■ INSTRUCTIONS TO FOLLOW
Write all entries out exactly, images excluded.

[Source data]
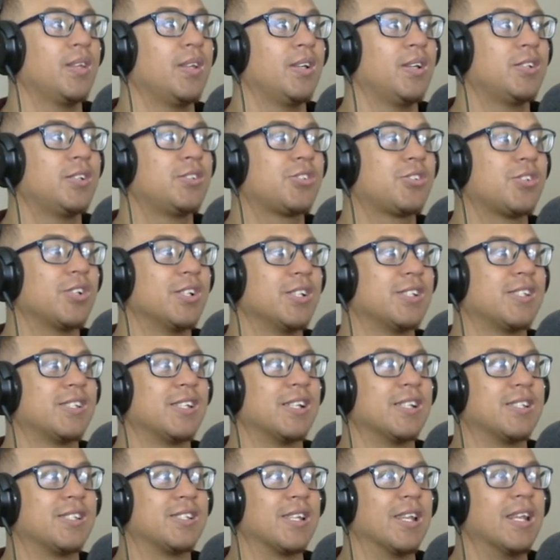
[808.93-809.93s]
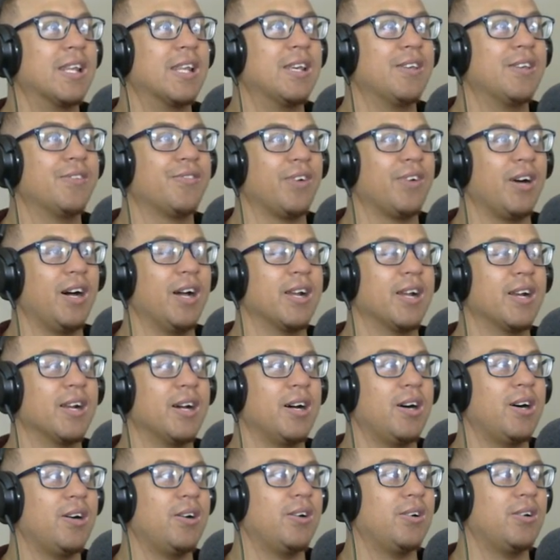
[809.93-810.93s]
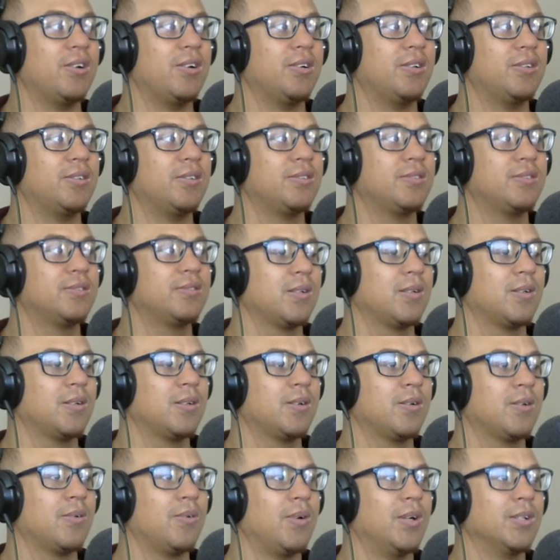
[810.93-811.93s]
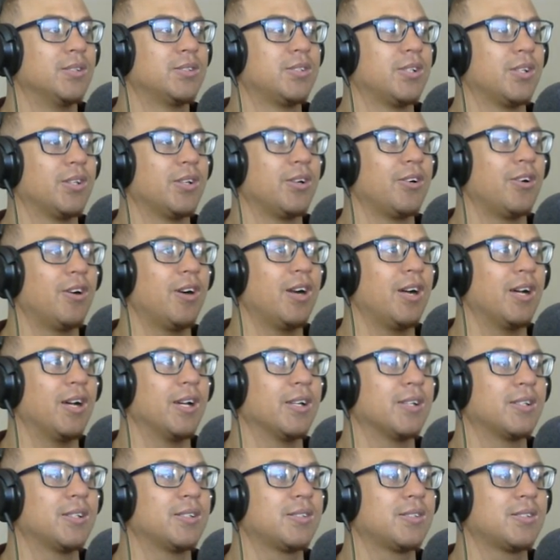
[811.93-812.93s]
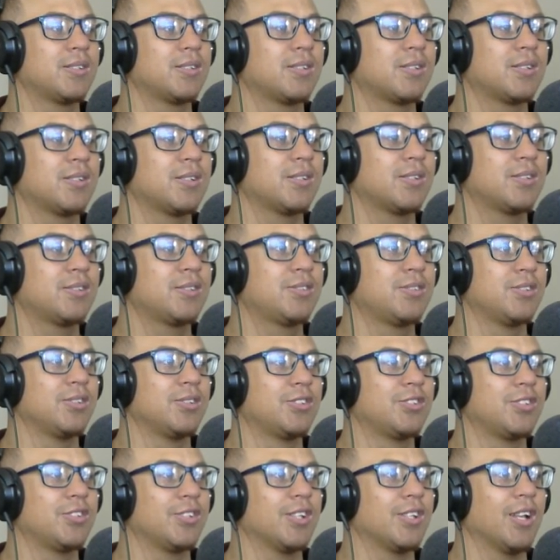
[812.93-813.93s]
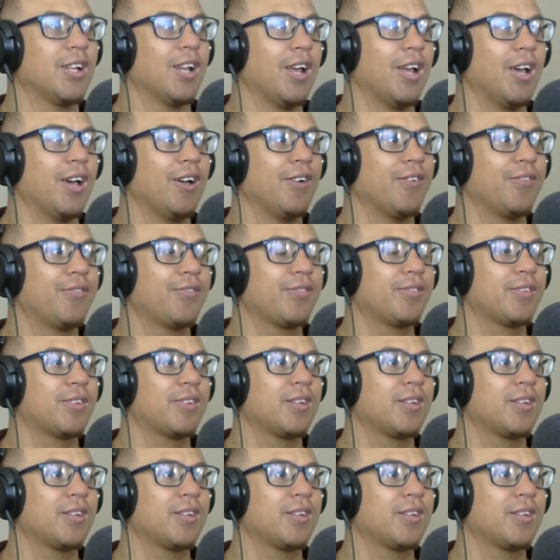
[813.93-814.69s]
So is this Levi now? One to the right, two to the left.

■ COMPLETED TASK
[808.93-809.93s]
[809.93-810.93s]
[810.93-811.93s]
[811.93-812.93s]
[812.93-813.93s]
[813.93-814.69s]
So is this Levi now? One to the right, two to the left.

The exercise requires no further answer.